**PROBLEM TO SOLVE:** Transcribe all the entries word for word, but omit the images.

[Stored data entries]

*-*-*

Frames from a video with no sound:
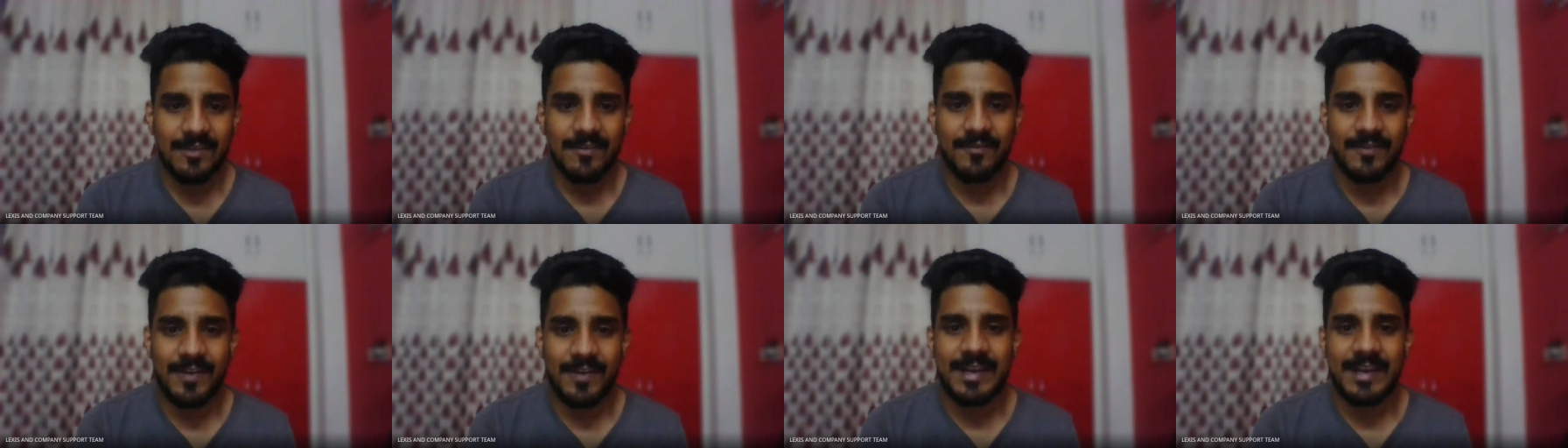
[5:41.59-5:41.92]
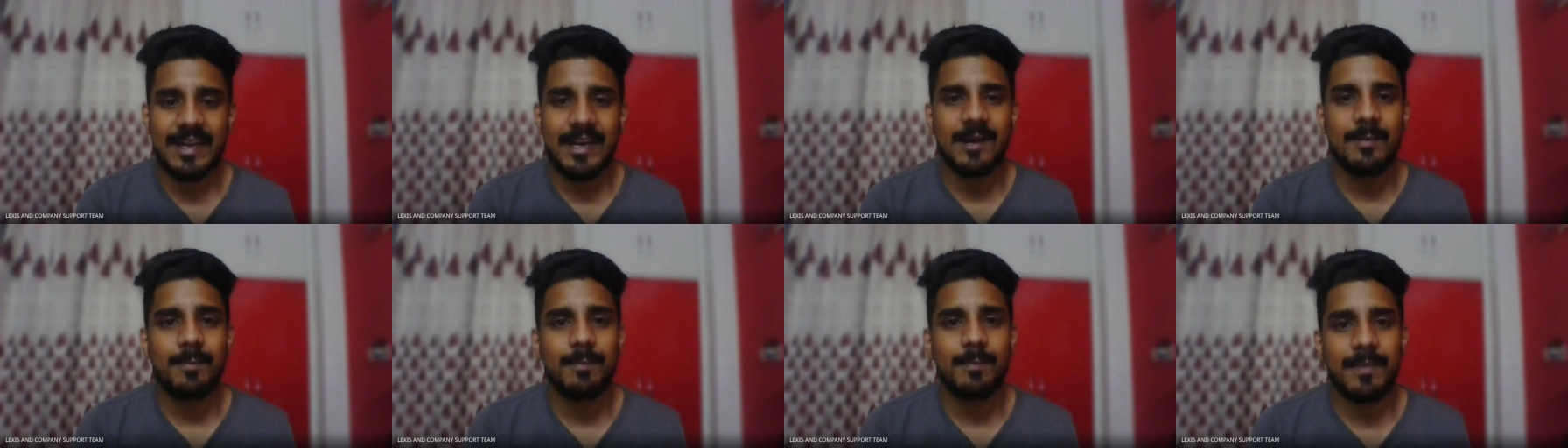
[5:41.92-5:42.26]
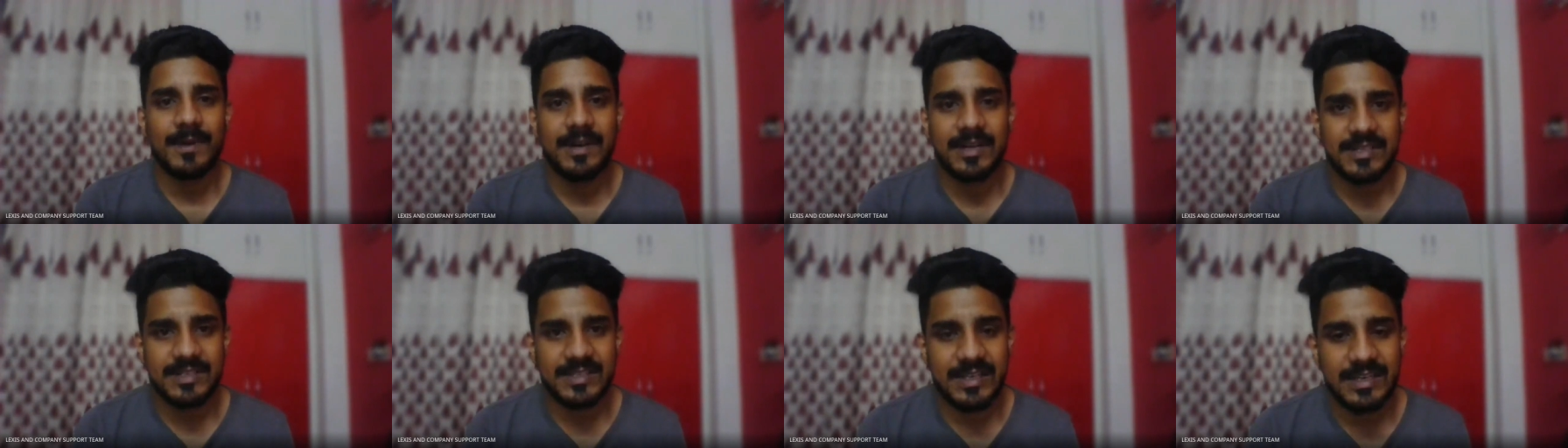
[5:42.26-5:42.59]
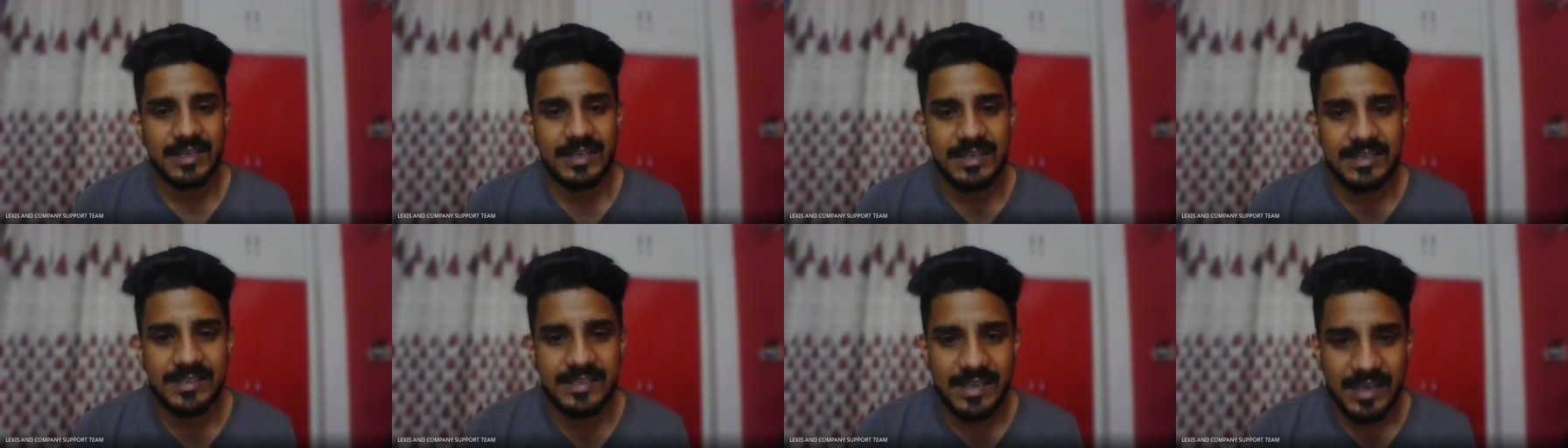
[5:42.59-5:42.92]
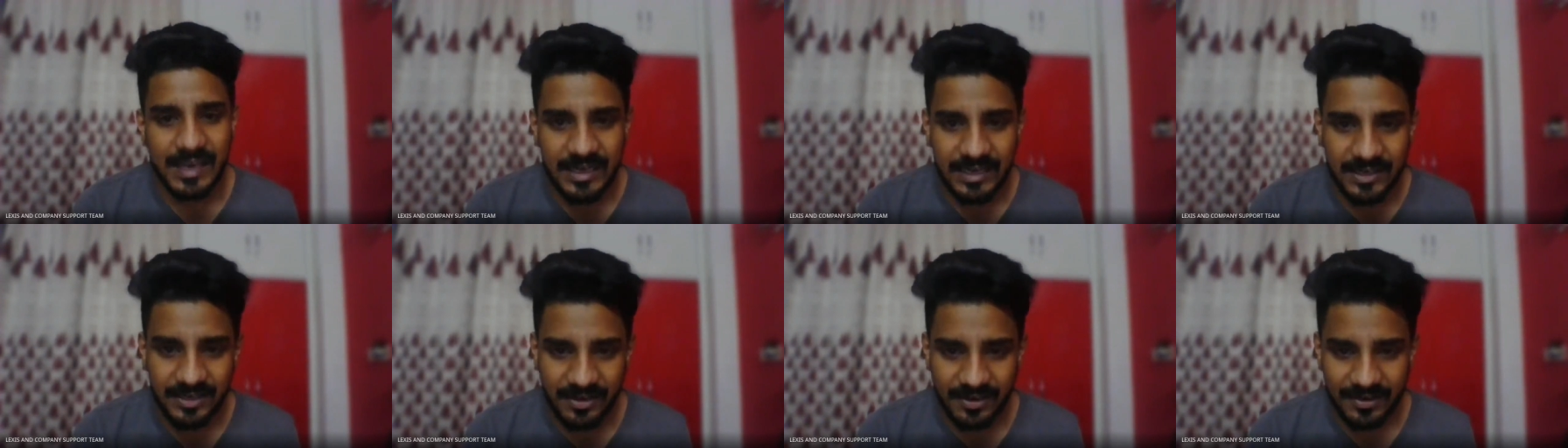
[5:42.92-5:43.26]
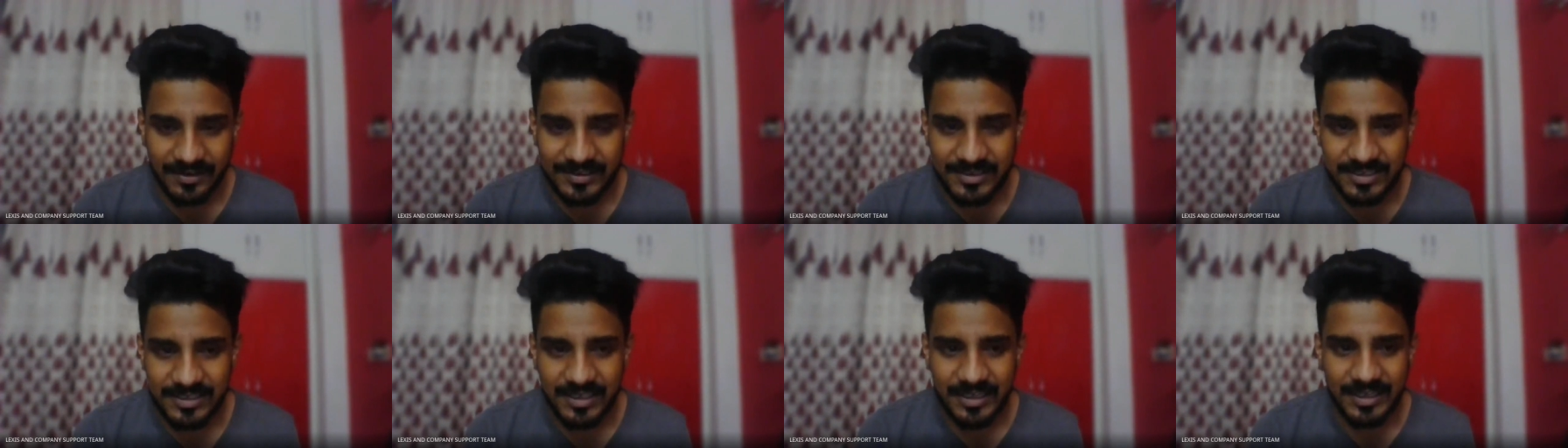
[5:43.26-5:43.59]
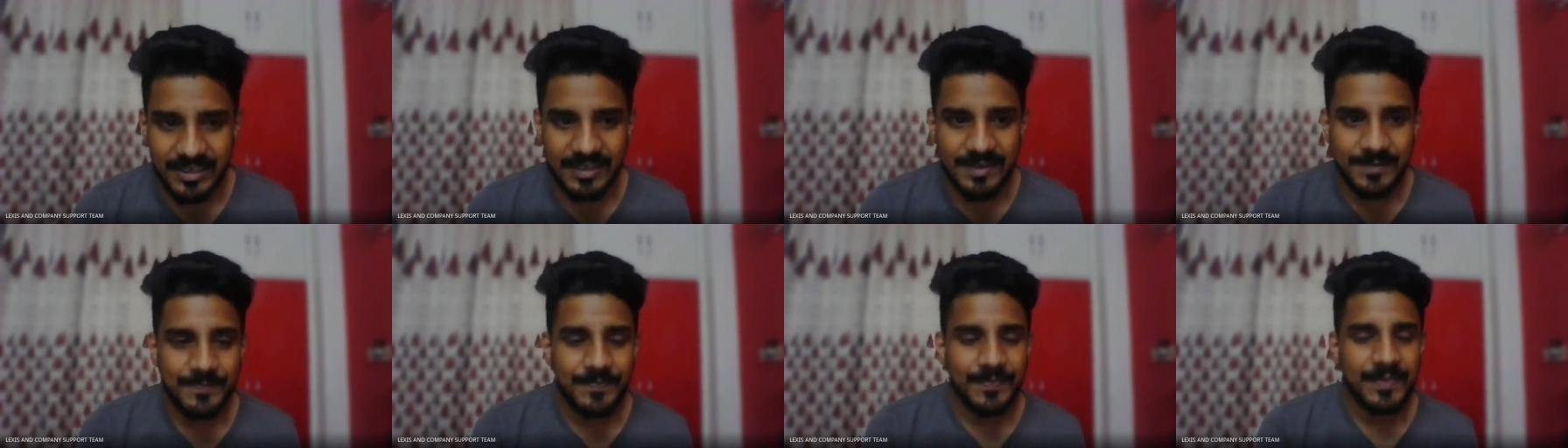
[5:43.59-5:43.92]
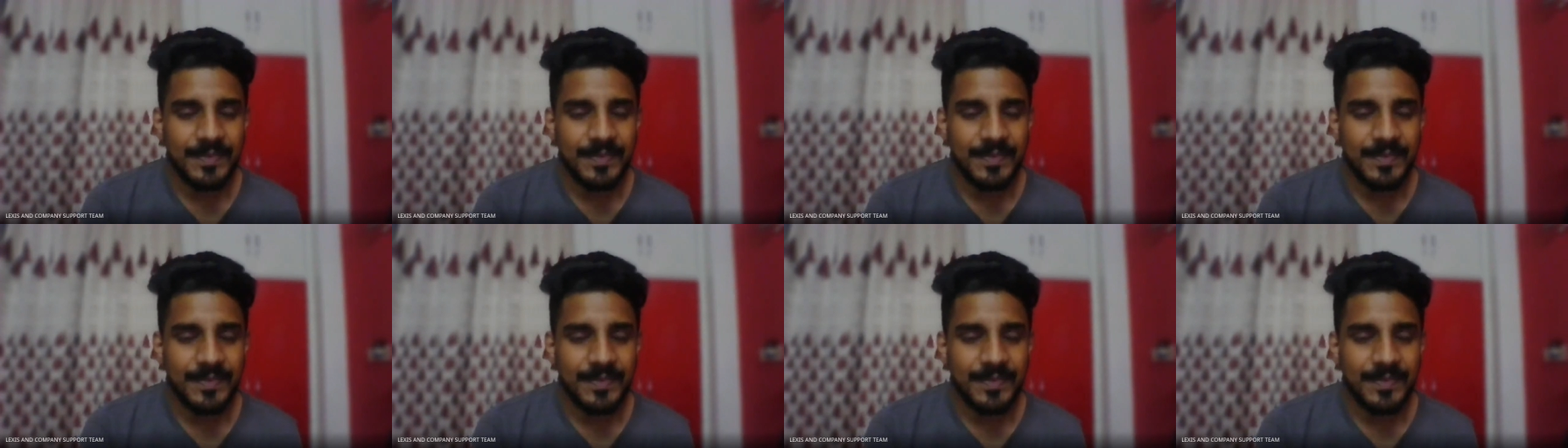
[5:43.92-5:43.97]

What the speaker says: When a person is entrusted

*-*-*

**YOUR SOLUTION:**
Frames from a video with no sound:
[5:41.59-5:41.92]
[5:41.92-5:42.26]
[5:42.26-5:42.59]
[5:42.59-5:42.92]
[5:42.92-5:43.26]
[5:43.26-5:43.59]
[5:43.59-5:43.92]
[5:43.92-5:43.97]

What the speaker says: When a person is entrusted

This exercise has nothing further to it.